O conceito de letramento, bem como a nova concepção de alfabetização chegou ao campo da educação e do ensino nos anos 80. No Brasil começou a passar por novos questionamentos, porém desta feita o foco das discussões era a emergência de novas concepções de alfabetização, baseadas em resultados de pesquisas na área da psicologia cognitiva e da psicolingüística que apontavam para a necessidade de se compreender o funcionamento dos sistemas alfabéticos de escrita e de se saber utilizá-lo em situações reais de comunicação escrita, prevenindo-se desde o início da alfabetização o chamado analfabetismo funcional.
Hoje cabe à escola e a sociedade dar a aos alunos oportunidade de conhecê-la e dela usufruir, devem ser priorizados, para as atividades de leitura, Com tempo, a superação do analfabetismo em massa e a crescente complexidade de nossas sociedades fazem surgir maiores e mais variadas práticas de uso da língua escrita. Tão fortes são os apelos que o mundo letrado exerce sobre as pessoas que já não lhes basta a capacidade de desenhar letras ou decifrar o código da leitura. Seguindo a mesma trajetória dos países desenvolvidos, o final do século XX impôs praticamente todos os povos a exigência da língua escrita não mais como meta de conhecimento desejável, mas como verdadeira condição para a sobrevivência e a conquista da cidadania. Foram no contexto das grandes transformações culturais, sociais, políticas, econômicas e tecnológicas que o termo “letramento” surgiu ampliando o sentido do que tradicionalmente se conhecia por alfabetização.
3 CONCLUSÃO
O termo letramento surgiu para designar a parte da alfabetização esquecida pelos educadores, ou seja, a parte social e política. A alfabetização é muito mais que apenas ensinar a ler e escrever. O termo abrange a leitura do mundo e a compreensão de tudo que nos cerca. O aluno deve ser capaz de, através da alfabetização, discernir o mundo ao seu redor e se tornar um agente transformador de sua situação social e política, pois apenas através da alfabetização, uma pessoa se torna capaz de votar corretamente de acordo com seus anseios e necessidades.

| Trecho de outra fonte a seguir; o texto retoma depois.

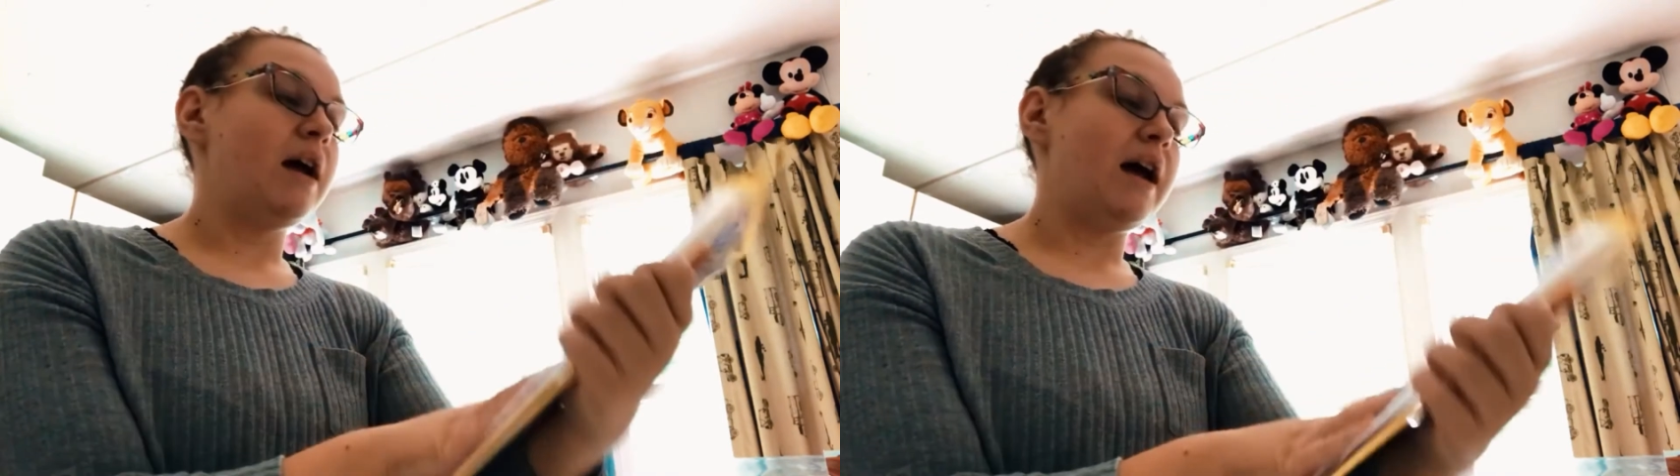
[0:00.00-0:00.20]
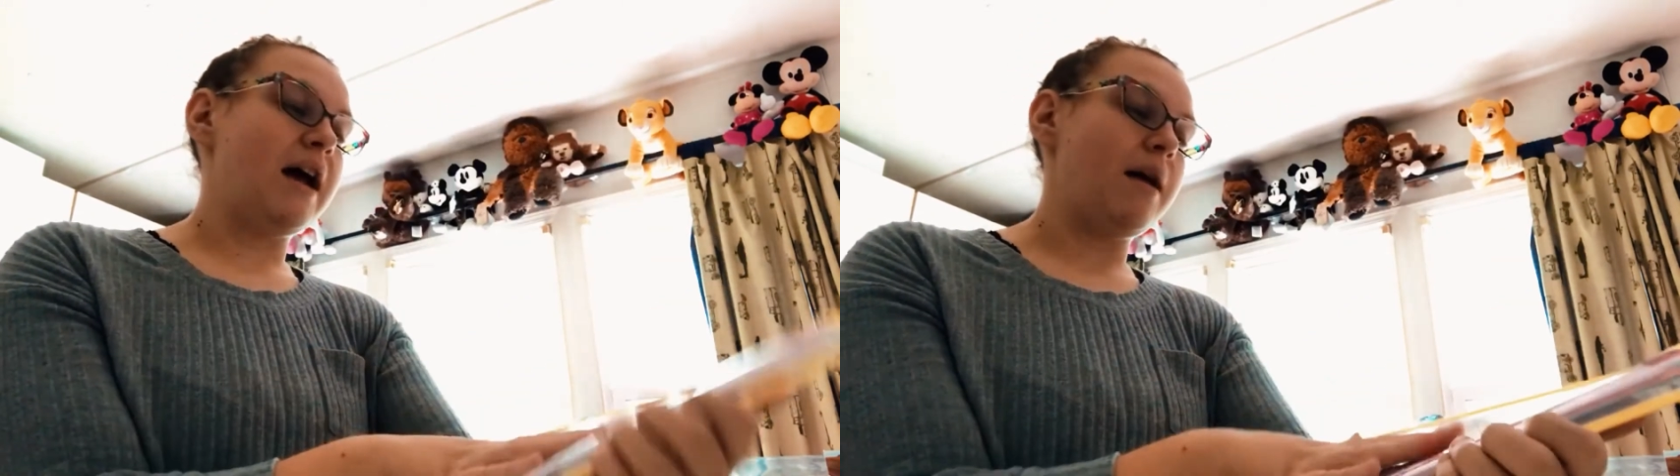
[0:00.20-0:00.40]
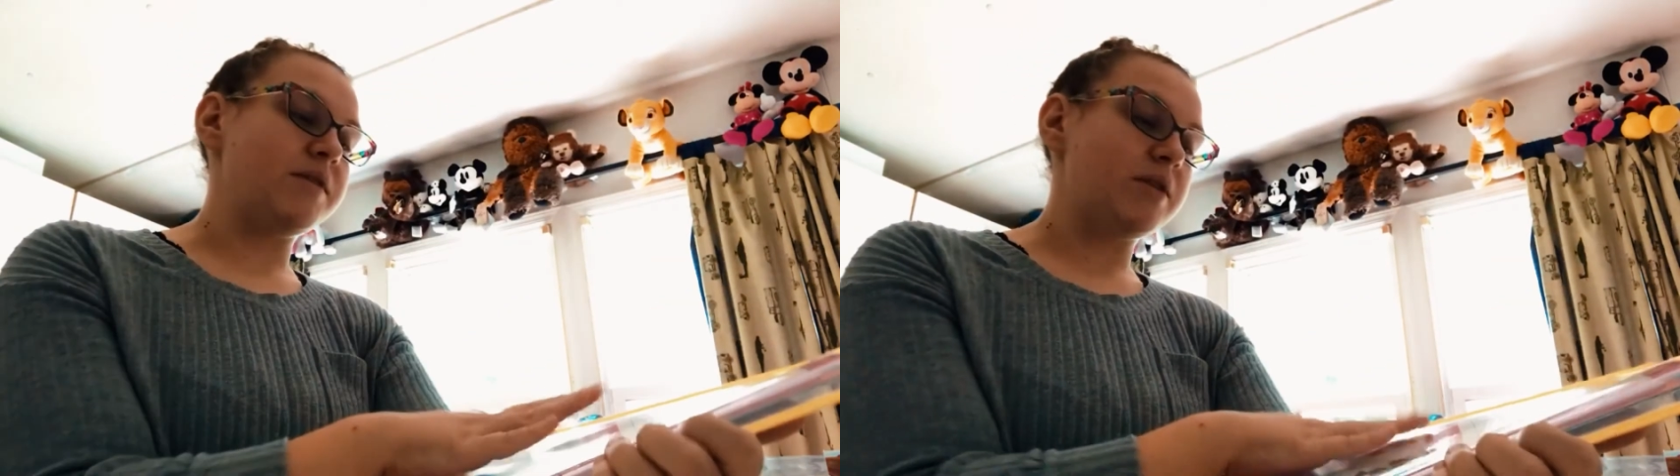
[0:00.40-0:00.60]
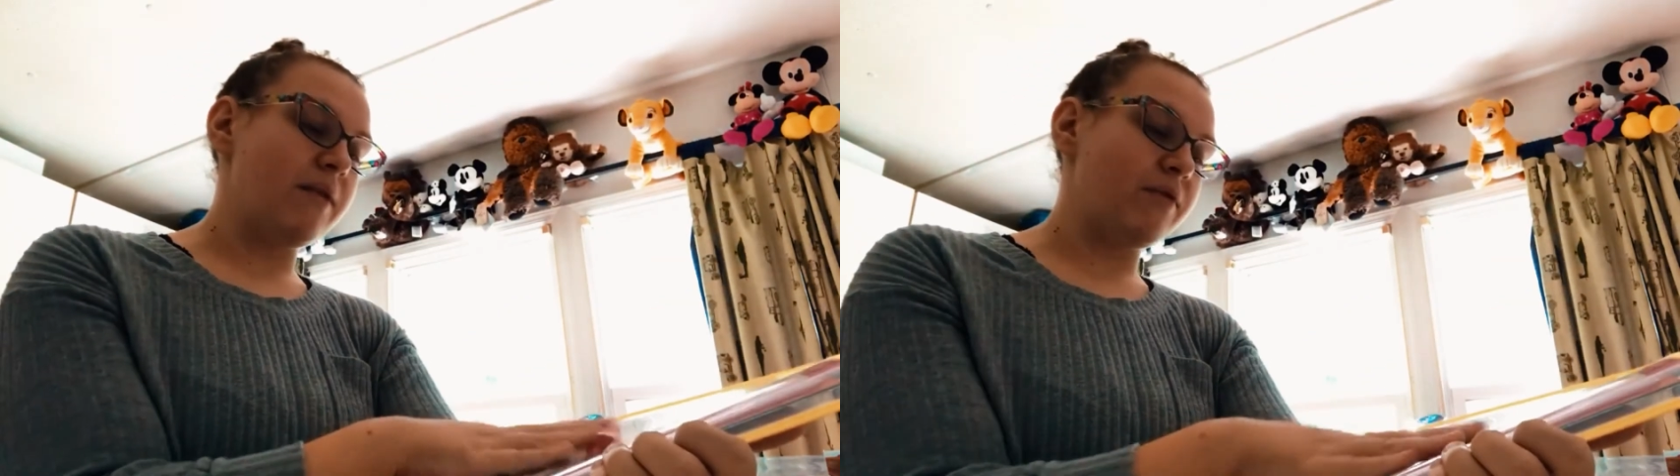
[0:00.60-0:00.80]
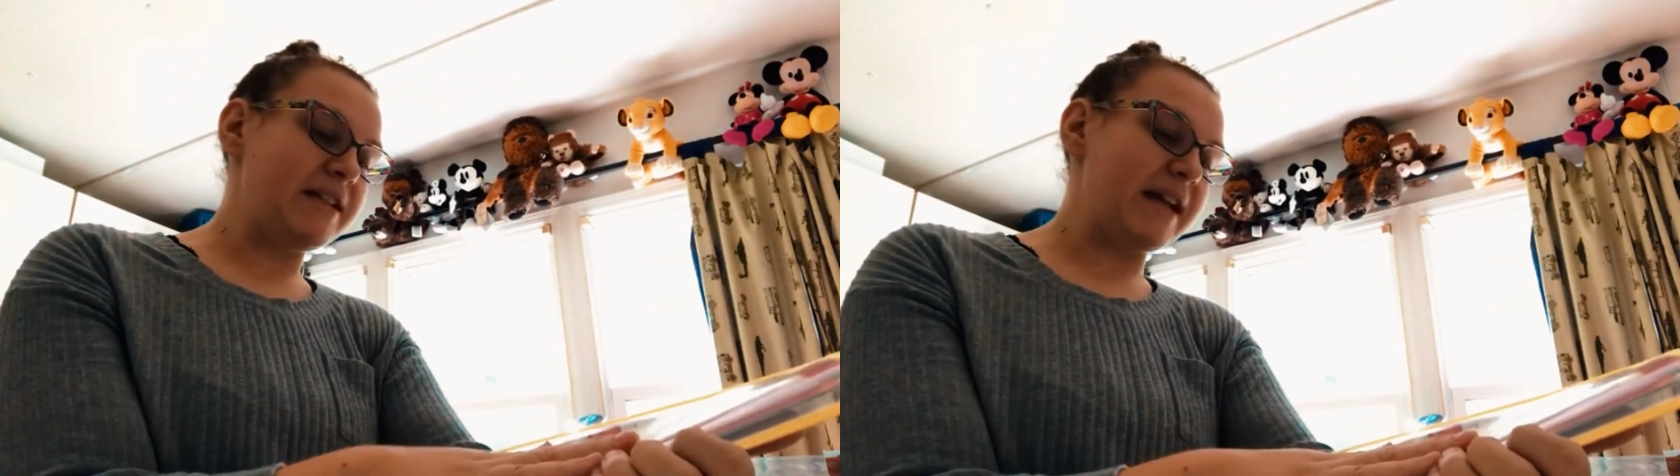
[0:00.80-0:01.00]
So
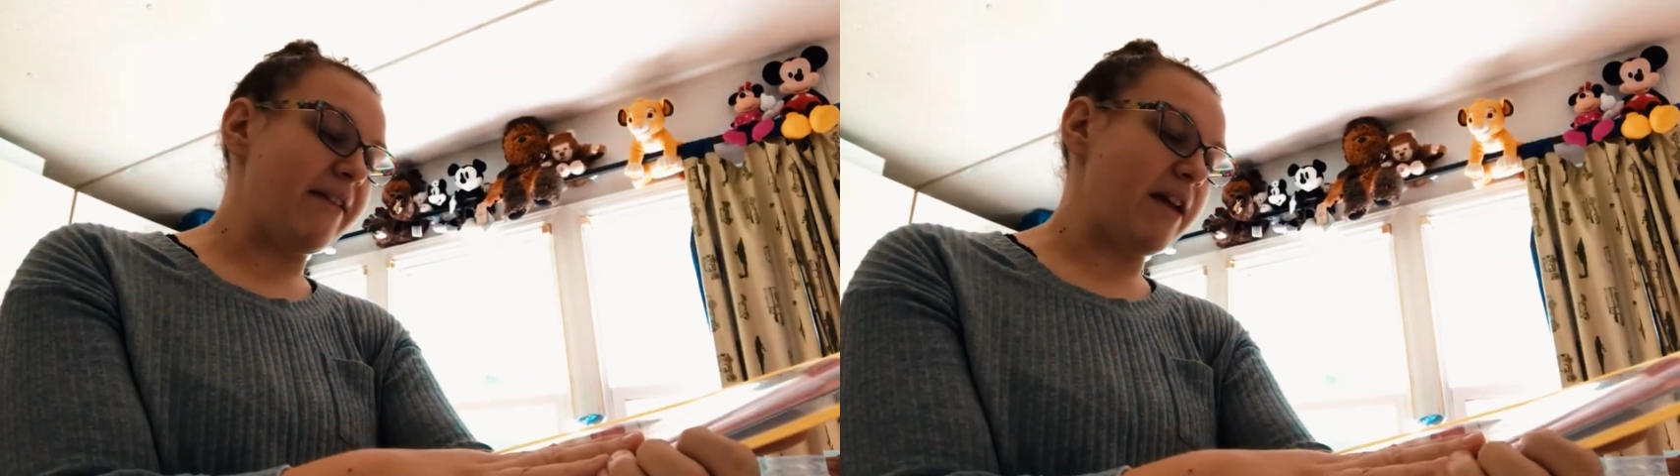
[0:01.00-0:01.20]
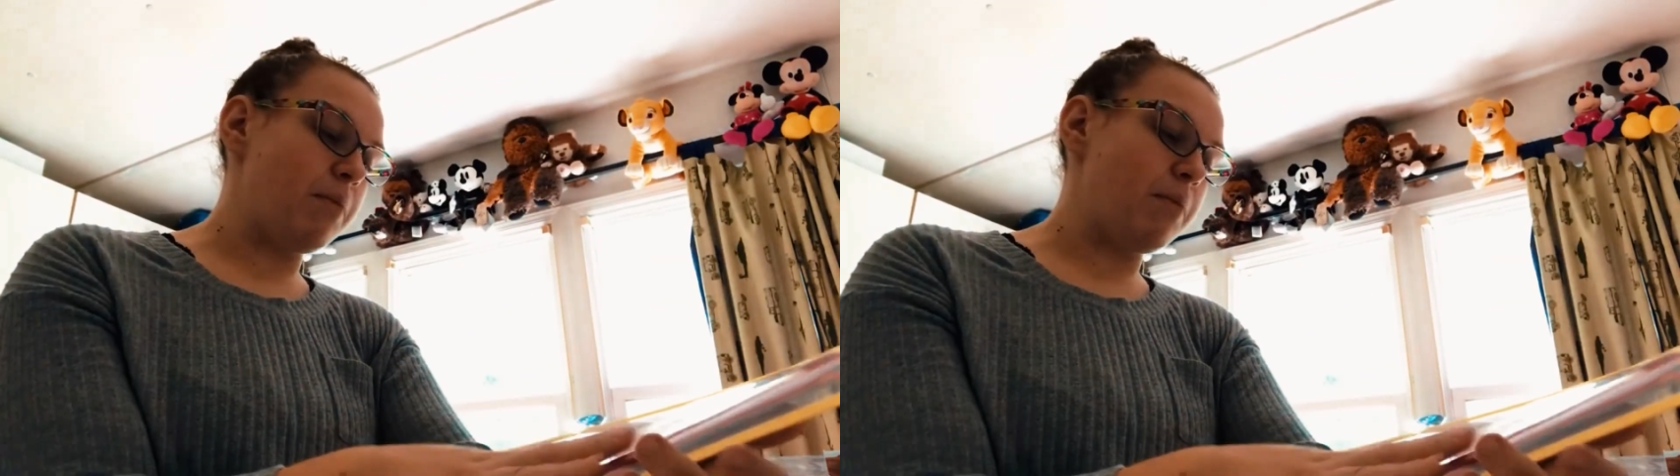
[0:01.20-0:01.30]
every day they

Em uma sociedade como a nossa, o mais comum é que a alfabetização seja desencadeada por práticas de letramento, tais como ouvir histórias, observar cartazes, conviver com práticas de troca de correspondência, etc. No entanto, é possível que indivíduos com baixo nível de letramento tenham a oportunidade de vivenciar tais eventos na ocasião de ingresso na escola, com o início do processo formal de alfabetização, junto a ele o ato de interpretar a escrita através da leitura.
4 REFERÊNCIA
VYGOTSKY, A formação social da mente. São Paulo: Martins Fontes, 1991.